*INSTRUCTIONS TO FOLLOW:* Below are the records; print exactly the lines from the one with "(0.67 s to 1.00 s)" through the last, both included, and leave the pictures out.

Collected data:
┌────────
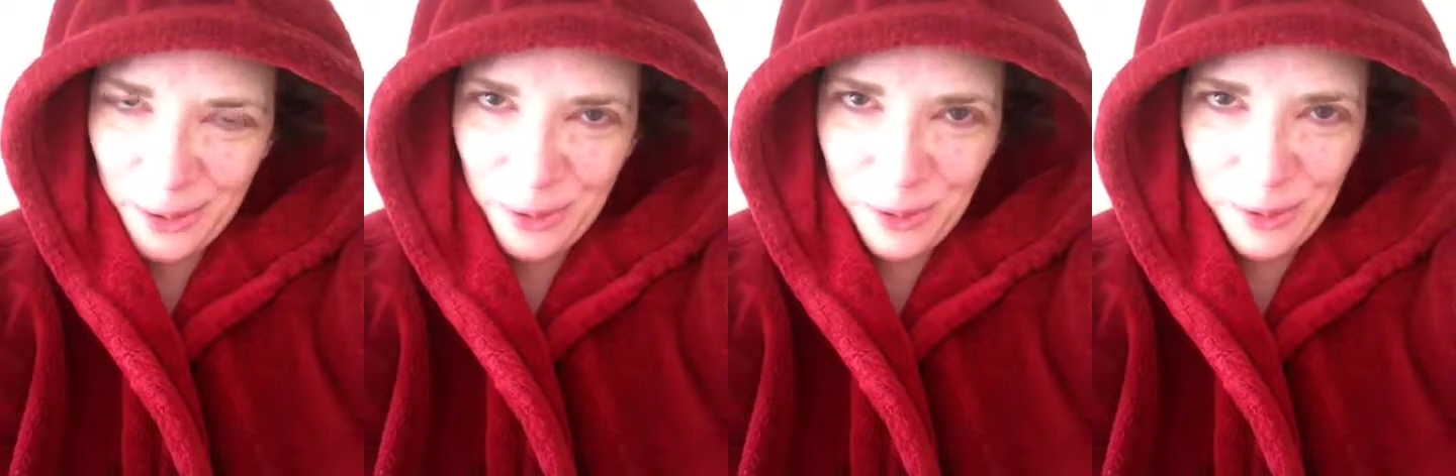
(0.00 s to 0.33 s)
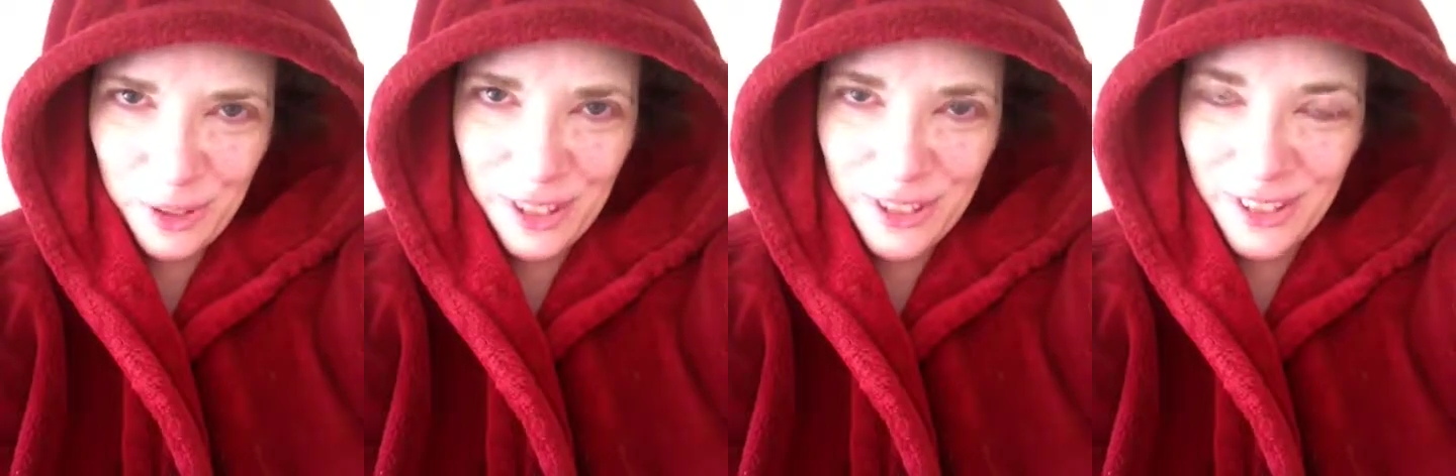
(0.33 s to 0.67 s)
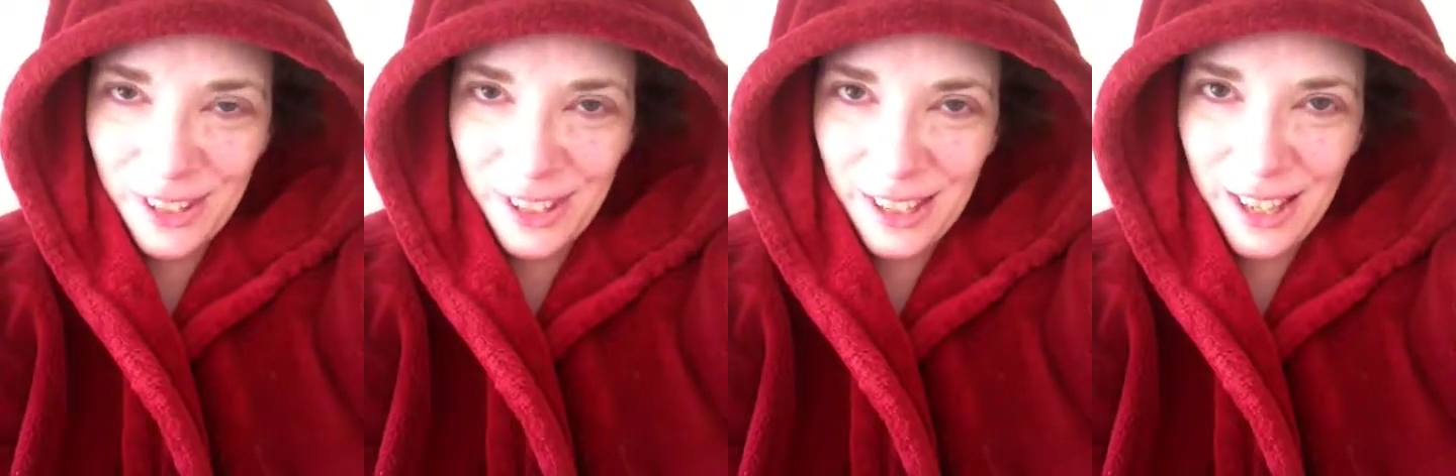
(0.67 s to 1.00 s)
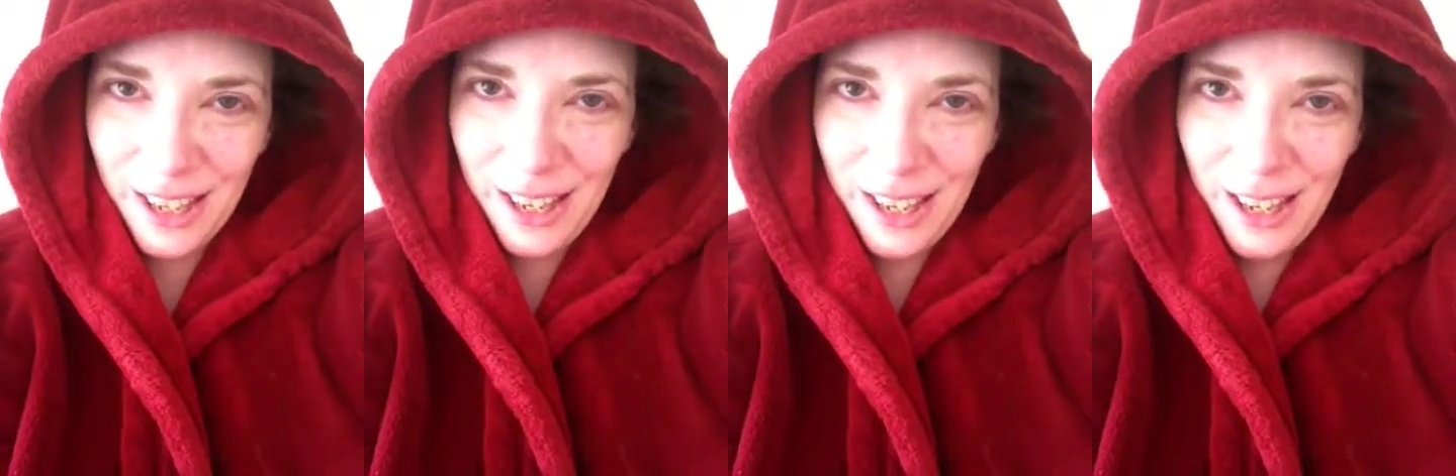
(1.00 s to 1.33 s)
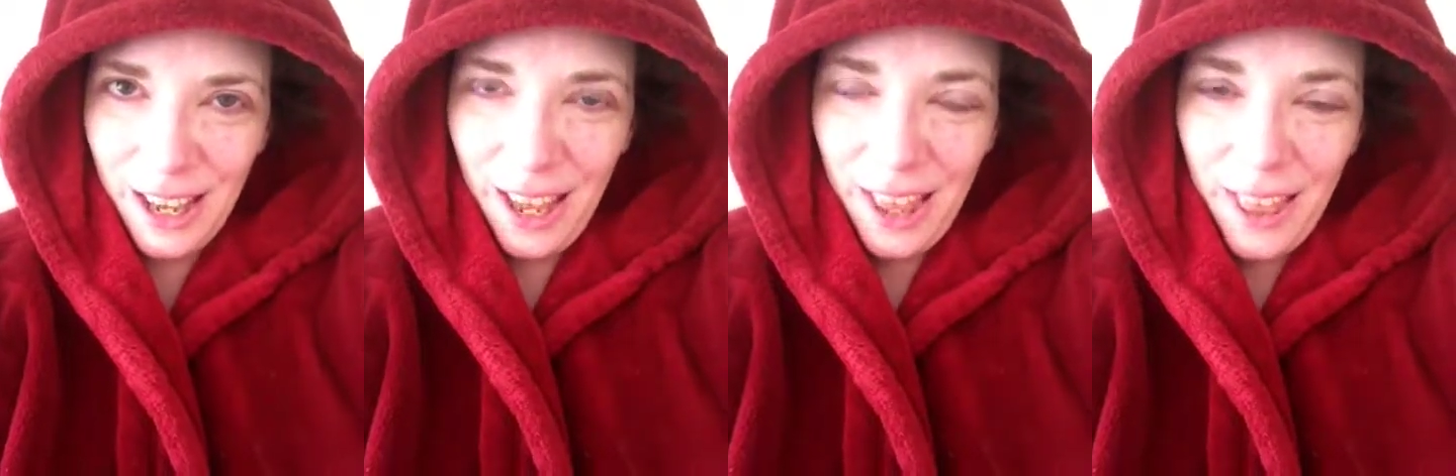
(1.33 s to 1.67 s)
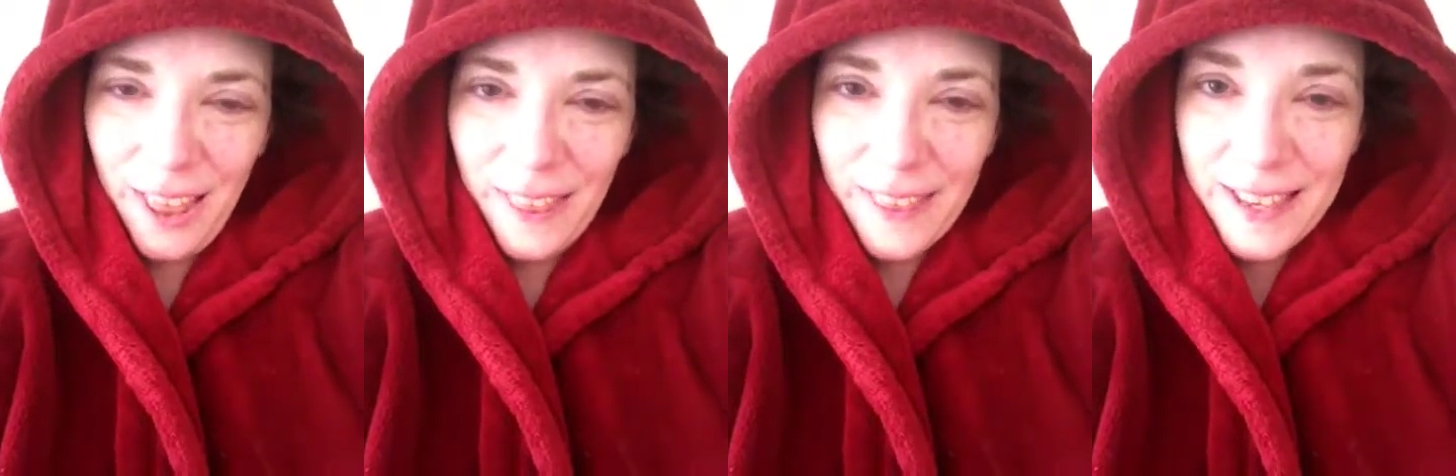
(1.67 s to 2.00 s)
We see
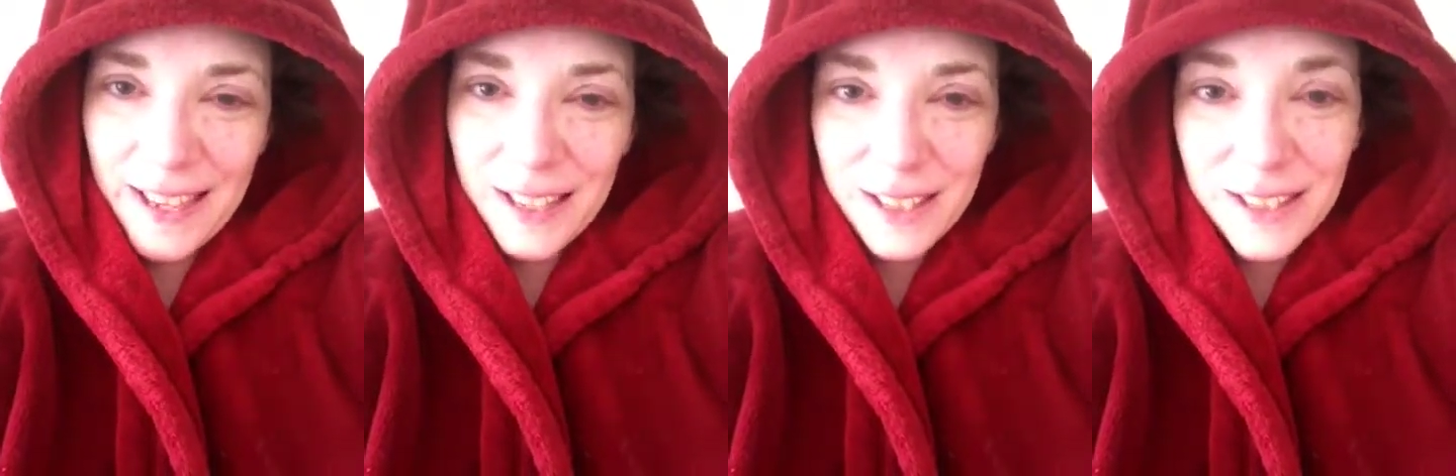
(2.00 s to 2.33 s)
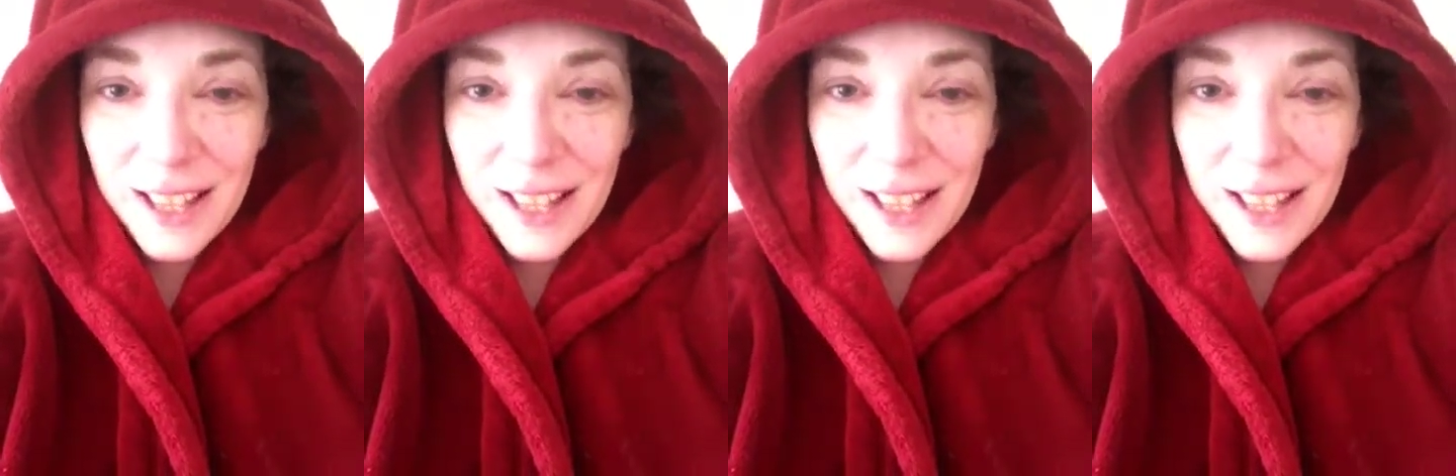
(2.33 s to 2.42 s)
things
└────────
*ANSWER SECTION:*
(0.67 s to 1.00 s)
(1.00 s to 1.33 s)
(1.33 s to 1.67 s)
(1.67 s to 2.00 s)
We see
(2.00 s to 2.33 s)
(2.33 s to 2.42 s)
things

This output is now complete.